What is required. Word for word, return every record that follows.

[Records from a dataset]
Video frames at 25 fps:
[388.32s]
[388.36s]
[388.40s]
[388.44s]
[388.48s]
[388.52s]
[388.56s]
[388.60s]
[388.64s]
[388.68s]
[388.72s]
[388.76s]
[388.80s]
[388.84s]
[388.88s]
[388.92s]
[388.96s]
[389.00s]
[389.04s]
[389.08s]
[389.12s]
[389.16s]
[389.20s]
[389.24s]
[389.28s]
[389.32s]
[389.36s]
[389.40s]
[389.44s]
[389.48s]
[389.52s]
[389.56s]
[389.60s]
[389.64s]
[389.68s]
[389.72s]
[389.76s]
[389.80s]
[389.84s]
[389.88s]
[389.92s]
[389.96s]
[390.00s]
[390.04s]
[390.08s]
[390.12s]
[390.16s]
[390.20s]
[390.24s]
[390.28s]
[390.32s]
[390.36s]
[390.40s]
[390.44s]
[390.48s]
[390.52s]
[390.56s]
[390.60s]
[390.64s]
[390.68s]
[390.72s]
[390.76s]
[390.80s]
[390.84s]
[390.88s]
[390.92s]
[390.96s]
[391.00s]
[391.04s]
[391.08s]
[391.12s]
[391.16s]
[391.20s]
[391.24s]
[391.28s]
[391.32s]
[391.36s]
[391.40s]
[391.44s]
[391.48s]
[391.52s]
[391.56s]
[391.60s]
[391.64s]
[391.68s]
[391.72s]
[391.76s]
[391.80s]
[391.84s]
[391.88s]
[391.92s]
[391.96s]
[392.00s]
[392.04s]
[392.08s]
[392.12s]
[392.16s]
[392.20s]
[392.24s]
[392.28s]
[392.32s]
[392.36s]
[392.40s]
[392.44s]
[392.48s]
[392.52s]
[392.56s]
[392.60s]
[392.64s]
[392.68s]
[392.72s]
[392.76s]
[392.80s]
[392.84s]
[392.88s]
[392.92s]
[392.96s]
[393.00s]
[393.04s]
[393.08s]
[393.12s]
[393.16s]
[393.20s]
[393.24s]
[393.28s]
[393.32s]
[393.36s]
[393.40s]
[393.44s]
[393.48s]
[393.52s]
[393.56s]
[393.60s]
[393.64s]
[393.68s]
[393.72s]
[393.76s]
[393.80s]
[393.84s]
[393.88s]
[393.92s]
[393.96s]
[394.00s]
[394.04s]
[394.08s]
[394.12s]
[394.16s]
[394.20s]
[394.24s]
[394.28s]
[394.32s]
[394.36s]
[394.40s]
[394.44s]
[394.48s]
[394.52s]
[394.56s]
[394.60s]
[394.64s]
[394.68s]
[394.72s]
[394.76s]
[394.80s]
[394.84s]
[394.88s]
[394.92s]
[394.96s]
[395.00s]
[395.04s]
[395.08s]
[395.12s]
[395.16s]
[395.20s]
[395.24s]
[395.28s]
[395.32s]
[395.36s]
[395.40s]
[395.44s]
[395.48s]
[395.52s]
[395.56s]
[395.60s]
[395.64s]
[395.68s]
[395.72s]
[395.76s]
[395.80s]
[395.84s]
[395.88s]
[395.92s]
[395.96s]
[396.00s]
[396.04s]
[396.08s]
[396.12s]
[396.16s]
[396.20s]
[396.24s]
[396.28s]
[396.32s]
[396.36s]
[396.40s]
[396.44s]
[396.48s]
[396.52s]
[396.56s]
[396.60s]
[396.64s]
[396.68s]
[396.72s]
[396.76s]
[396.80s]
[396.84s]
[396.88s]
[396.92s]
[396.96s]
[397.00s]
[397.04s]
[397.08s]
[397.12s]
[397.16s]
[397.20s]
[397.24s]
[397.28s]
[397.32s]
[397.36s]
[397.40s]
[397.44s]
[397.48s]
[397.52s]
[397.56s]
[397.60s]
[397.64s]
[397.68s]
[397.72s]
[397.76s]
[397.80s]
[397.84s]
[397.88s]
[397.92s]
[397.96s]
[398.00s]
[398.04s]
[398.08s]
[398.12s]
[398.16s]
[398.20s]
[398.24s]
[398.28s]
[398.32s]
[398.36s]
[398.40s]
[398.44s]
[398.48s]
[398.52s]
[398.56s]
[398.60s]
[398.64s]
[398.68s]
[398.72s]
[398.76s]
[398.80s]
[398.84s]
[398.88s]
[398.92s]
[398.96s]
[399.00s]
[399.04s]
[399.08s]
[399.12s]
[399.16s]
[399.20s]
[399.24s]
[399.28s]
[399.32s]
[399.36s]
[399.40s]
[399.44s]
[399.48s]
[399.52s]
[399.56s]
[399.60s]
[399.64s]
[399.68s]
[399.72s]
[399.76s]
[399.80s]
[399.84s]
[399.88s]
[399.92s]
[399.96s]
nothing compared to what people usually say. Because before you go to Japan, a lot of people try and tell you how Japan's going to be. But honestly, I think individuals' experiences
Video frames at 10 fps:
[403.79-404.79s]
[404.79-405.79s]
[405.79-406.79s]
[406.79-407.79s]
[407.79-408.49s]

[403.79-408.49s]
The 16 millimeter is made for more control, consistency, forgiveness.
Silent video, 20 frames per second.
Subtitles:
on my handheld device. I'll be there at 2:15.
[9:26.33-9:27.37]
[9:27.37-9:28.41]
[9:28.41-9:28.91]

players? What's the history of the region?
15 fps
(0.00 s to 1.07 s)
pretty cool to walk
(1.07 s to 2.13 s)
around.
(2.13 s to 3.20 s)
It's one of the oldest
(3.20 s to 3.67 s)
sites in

Response area.
Video frames at 25 fps:
[388.32s]
[388.36s]
[388.40s]
[388.44s]
[388.48s]
[388.52s]
[388.56s]
[388.60s]
[388.64s]
[388.68s]
[388.72s]
[388.76s]
[388.80s]
[388.84s]
[388.88s]
[388.92s]
[388.96s]
[389.00s]
[389.04s]
[389.08s]
[389.12s]
[389.16s]
[389.20s]
[389.24s]
[389.28s]
[389.32s]
[389.36s]
[389.40s]
[389.44s]
[389.48s]
[389.52s]
[389.56s]
[389.60s]
[389.64s]
[389.68s]
[389.72s]
[389.76s]
[389.80s]
[389.84s]
[389.88s]
[389.92s]
[389.96s]
[390.00s]
[390.04s]
[390.08s]
[390.12s]
[390.16s]
[390.20s]
[390.24s]
[390.28s]
[390.32s]
[390.36s]
[390.40s]
[390.44s]
[390.48s]
[390.52s]
[390.56s]
[390.60s]
[390.64s]
[390.68s]
[390.72s]
[390.76s]
[390.80s]
[390.84s]
[390.88s]
[390.92s]
[390.96s]
[391.00s]
[391.04s]
[391.08s]
[391.12s]
[391.16s]
[391.20s]
[391.24s]
[391.28s]
[391.32s]
[391.36s]
[391.40s]
[391.44s]
[391.48s]
[391.52s]
[391.56s]
[391.60s]
[391.64s]
[391.68s]
[391.72s]
[391.76s]
[391.80s]
[391.84s]
[391.88s]
[391.92s]
[391.96s]
[392.00s]
[392.04s]
[392.08s]
[392.12s]
[392.16s]
[392.20s]
[392.24s]
[392.28s]
[392.32s]
[392.36s]
[392.40s]
[392.44s]
[392.48s]
[392.52s]
[392.56s]
[392.60s]
[392.64s]
[392.68s]
[392.72s]
[392.76s]
[392.80s]
[392.84s]
[392.88s]
[392.92s]
[392.96s]
[393.00s]
[393.04s]
[393.08s]
[393.12s]
[393.16s]
[393.20s]
[393.24s]
[393.28s]
[393.32s]
[393.36s]
[393.40s]
[393.44s]
[393.48s]
[393.52s]
[393.56s]
[393.60s]
[393.64s]
[393.68s]
[393.72s]
[393.76s]
[393.80s]
[393.84s]
[393.88s]
[393.92s]
[393.96s]
[394.00s]
[394.04s]
[394.08s]
[394.12s]
[394.16s]
[394.20s]
[394.24s]
[394.28s]
[394.32s]
[394.36s]
[394.40s]
[394.44s]
[394.48s]
[394.52s]
[394.56s]
[394.60s]
[394.64s]
[394.68s]
[394.72s]
[394.76s]
[394.80s]
[394.84s]
[394.88s]
[394.92s]
[394.96s]
[395.00s]
[395.04s]
[395.08s]
[395.12s]
[395.16s]
[395.20s]
[395.24s]
[395.28s]
[395.32s]
[395.36s]
[395.40s]
[395.44s]
[395.48s]
[395.52s]
[395.56s]
[395.60s]
[395.64s]
[395.68s]
[395.72s]
[395.76s]
[395.80s]
[395.84s]
[395.88s]
[395.92s]
[395.96s]
[396.00s]
[396.04s]
[396.08s]
[396.12s]
[396.16s]
[396.20s]
[396.24s]
[396.28s]
[396.32s]
[396.36s]
[396.40s]
[396.44s]
[396.48s]
[396.52s]
[396.56s]
[396.60s]
[396.64s]
[396.68s]
[396.72s]
[396.76s]
[396.80s]
[396.84s]
[396.88s]
[396.92s]
[396.96s]
[397.00s]
[397.04s]
[397.08s]
[397.12s]
[397.16s]
[397.20s]
[397.24s]
[397.28s]
[397.32s]
[397.36s]
[397.40s]
[397.44s]
[397.48s]
[397.52s]
[397.56s]
[397.60s]
[397.64s]
[397.68s]
[397.72s]
[397.76s]
[397.80s]
[397.84s]
[397.88s]
[397.92s]
[397.96s]
[398.00s]
[398.04s]
[398.08s]
[398.12s]
[398.16s]
[398.20s]
[398.24s]
[398.28s]
[398.32s]
[398.36s]
[398.40s]
[398.44s]
[398.48s]
[398.52s]
[398.56s]
[398.60s]
[398.64s]
[398.68s]
[398.72s]
[398.76s]
[398.80s]
[398.84s]
[398.88s]
[398.92s]
[398.96s]
[399.00s]
[399.04s]
[399.08s]
[399.12s]
[399.16s]
[399.20s]
[399.24s]
[399.28s]
[399.32s]
[399.36s]
[399.40s]
[399.44s]
[399.48s]
[399.52s]
[399.56s]
[399.60s]
[399.64s]
[399.68s]
[399.72s]
[399.76s]
[399.80s]
[399.84s]
[399.88s]
[399.92s]
[399.96s]
nothing compared to what people usually say. Because before you go to Japan, a lot of people try and tell you how Japan's going to be. But honestly, I think individuals' experiences
Video frames at 10 fps:
[403.79-404.79s]
[404.79-405.79s]
[405.79-406.79s]
[406.79-407.79s]
[407.79-408.49s]

[403.79-408.49s]
The 16 millimeter is made for more control, consistency, forgiveness.
Silent video, 20 frames per second.
Subtitles:
on my handheld device. I'll be there at 2:15.
[9:26.33-9:27.37]
[9:27.37-9:28.41]
[9:28.41-9:28.91]

players? What's the history of the region?
15 fps
(0.00 s to 1.07 s)
pretty cool to walk
(1.07 s to 2.13 s)
around.
(2.13 s to 3.20 s)
It's one of the oldest
(3.20 s to 3.67 s)
sites in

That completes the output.